Je sais que j’ai déjà trop écrit ici sur mon lave-linge. Mais qui puis-je si cette maudite machine est capable avec moi du pire comme du meilleur ? J’en vois déjà venir quelques uns, me disant « c’est comme une femme, ça a été inventé pour les femmes, comme elles c’est donc capable du pire comme du meilleur ! ». Une telle théorie, pourrait être valable si malheureusement nous n’étions pas tous capables du pire comme du meilleur, hommes, femmes et machine à laver. Jésus Christ l’a dit. Et d’autres l’ont écrit.
Parfois je me sens abandonné. Abandonné de tous ? Un peu oui… Mais plutôt abandonné sur cette Terre, je me demande ce que je fous franchement ici… Réponse : travailler, ranger, lire, écrire, baiser (parfois faire l’amour), laver, acheter… Très répétitif lorsque c’est dit ainsi n’est-ce pas ? Ainsi m’arrive-t-il de voir ma vie. Alors je ne veux, je ne peux plus rien faire. Etrangement, je ne suis plus capable que de lire, écrire. Incapable même de regarder le monde au travers le petit écran. Je débranche le téléphone. Ou j’occupe la ligne en me connectant à internet. Je mets tous en absence. Oui, il y a des fois où rien ne va plus. Comme en ce moment. J’ignore d’où cela est exactement parti. Est-ce la réflexion d’un collègue, notre discussion à Lylle et moi, l’éloignement de Mélodie, les nouveaux amours catastrophiques de Lolita… Toujours est-il que mes larmes, c’est le lave-linge qui les a faites sortir. Je croyais avoir pourtant bien rincer avant mes nouvelles serviettes. Mais non, ça a déteint. Voilà, c’est aussi bête que cela.
Elles étaient jolies mes serviettes de toilette. Blanches, avec un joli petit liseré bleu, un liseré avec des motifs de poisson. Je suis poisson, je ne crois pas à cela, mais c’est stupide oui, je me suis toujours senti poisson. Mieux dans l’eau que sur la terre ferme. La mer me manque.
Ma grand-mère m’avait offert ces deux jolies serviettes. Des serviettes parmi un sac qu’elle m’avait préparé chez elle, que je suis passé cherché à Paris durant le mois d’août.

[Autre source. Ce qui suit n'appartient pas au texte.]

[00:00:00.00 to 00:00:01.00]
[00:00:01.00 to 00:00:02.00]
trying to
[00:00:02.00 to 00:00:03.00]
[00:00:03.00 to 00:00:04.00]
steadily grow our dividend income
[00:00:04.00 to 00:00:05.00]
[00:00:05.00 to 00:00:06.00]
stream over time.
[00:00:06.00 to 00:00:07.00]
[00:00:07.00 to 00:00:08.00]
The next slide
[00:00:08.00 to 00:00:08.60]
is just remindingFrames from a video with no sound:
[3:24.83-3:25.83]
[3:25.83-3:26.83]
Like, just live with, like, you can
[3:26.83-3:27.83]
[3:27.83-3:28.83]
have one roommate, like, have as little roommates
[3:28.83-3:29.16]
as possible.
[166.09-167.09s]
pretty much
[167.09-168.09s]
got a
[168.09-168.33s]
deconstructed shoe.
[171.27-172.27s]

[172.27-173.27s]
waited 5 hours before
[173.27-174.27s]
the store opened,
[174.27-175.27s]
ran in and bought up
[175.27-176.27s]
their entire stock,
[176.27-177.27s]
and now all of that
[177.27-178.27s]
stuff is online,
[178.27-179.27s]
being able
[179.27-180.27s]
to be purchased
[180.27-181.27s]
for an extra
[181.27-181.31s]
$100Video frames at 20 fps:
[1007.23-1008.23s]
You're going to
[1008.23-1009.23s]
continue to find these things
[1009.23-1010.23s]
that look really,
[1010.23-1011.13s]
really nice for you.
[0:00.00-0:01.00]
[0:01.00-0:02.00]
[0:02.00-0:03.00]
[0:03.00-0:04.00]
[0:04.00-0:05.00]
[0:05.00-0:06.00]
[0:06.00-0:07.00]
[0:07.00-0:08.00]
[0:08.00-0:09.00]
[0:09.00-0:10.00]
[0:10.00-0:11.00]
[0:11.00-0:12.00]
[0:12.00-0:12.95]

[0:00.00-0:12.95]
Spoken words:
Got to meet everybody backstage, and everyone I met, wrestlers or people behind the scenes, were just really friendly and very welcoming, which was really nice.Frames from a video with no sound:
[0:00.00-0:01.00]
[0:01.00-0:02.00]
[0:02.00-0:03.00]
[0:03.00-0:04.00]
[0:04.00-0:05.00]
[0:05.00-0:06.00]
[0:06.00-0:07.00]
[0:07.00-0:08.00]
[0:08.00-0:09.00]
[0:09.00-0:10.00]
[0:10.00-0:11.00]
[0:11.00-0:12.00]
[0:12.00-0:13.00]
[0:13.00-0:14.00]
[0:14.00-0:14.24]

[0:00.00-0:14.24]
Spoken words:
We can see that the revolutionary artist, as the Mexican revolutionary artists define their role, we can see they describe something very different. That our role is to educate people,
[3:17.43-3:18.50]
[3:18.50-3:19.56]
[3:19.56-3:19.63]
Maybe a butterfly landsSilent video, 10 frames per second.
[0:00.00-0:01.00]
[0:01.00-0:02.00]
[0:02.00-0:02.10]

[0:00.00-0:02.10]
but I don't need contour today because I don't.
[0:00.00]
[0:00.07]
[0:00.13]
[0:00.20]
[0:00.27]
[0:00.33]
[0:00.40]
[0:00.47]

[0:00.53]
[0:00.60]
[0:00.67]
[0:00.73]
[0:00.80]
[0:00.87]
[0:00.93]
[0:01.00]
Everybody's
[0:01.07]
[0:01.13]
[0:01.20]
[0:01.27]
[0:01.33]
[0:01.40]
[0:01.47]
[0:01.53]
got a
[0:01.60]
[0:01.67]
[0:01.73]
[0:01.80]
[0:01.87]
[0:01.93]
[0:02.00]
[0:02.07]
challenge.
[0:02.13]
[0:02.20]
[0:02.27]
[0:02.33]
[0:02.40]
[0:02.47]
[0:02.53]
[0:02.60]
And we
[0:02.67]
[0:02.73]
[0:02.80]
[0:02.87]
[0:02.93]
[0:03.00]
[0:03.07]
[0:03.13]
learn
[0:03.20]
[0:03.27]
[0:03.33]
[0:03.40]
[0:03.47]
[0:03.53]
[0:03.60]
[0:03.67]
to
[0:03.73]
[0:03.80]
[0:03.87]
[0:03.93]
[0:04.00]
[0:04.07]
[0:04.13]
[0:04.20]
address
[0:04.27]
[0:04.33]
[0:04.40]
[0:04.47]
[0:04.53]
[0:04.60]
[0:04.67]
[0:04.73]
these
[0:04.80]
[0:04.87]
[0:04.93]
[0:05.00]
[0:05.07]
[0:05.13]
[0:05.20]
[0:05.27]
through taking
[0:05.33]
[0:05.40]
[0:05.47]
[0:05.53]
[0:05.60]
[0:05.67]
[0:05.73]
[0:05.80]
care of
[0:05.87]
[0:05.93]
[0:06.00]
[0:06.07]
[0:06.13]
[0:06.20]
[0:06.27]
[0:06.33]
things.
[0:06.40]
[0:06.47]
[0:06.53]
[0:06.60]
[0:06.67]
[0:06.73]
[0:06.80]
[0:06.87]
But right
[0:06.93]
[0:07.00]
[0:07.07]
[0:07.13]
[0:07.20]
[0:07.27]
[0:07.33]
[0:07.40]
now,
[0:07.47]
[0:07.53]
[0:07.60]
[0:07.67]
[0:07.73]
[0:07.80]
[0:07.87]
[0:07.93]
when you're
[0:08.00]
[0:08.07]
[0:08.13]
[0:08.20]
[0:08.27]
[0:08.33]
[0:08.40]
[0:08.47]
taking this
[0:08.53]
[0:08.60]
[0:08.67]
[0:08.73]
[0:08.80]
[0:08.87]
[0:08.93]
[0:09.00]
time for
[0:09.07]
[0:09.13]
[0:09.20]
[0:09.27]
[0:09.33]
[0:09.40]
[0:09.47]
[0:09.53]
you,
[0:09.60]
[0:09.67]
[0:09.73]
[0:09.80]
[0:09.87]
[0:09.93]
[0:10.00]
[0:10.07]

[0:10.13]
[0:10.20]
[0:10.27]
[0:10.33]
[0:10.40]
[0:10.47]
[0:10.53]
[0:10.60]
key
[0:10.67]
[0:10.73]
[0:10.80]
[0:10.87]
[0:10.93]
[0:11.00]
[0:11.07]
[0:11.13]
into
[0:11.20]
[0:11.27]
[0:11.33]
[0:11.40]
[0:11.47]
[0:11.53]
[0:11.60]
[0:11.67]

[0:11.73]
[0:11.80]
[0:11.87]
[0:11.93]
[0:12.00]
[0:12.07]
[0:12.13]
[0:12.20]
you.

Je me rappelle de cet enfant que j’ai été en les trouvant parmi d’autres choses très jolies, de jolies petites choses, jolies comme celles qu’offrent des grands-mères. Mais j’ai pas fait gaffe, j’ai pas lavé seul, j’ai mal fait trempé sans doute, je ne sais pas, je l’ai mal écoutée lorsqu’elle me disait comment faire… Les poissons bleus ont déteint. Et barbouillé tout le blanc des serviettes de grosses tâches bleues, laides comme les tâches d’encre que faisait mon stylo plume (qui fuyait toujours) sur mes cahier d’élèves… Le souvenir mal digéré, peut-être, d’une rédaction dont j’étais fière, mais qui m’apporta une magnifique bulle pour me remercier d’avoir par erreur (ou faute ?) vidé ma cartouche d’encre bleue sur la copie.
En ouvrant le hublot, j’étais heureux de sortir mes jolies serviettes, j’espérais enfin m’en servir, les ranger dans mon étagère. Mes deux seules serviettes neuves. Je comptais même acheter un porte serviette pour les disposer. Alors, les voyant réduite à cet état lamentable, rien ne pu sortir de ma gorge, rien. Tout ce qui sorti ce fut des larmes.
Oui ce ne sont que des objets. Oui. Mais c’était les miens. C’était un cadeau de ma grand-mère. Avec des poissons. Bleus. J’ai pensé au gosse que j’étais, celui auquel on offrait des cornets de glaces et les fichait toujours par terre à son grand malheur. Pleurait ensuite, refusant qu’on lui propose de remplacer, de réparer sa bêtise, préférant s’accabler, encore et encore. Incapable d’en sortir.
Je ne veux plus sortir. Je ne veux voir personne.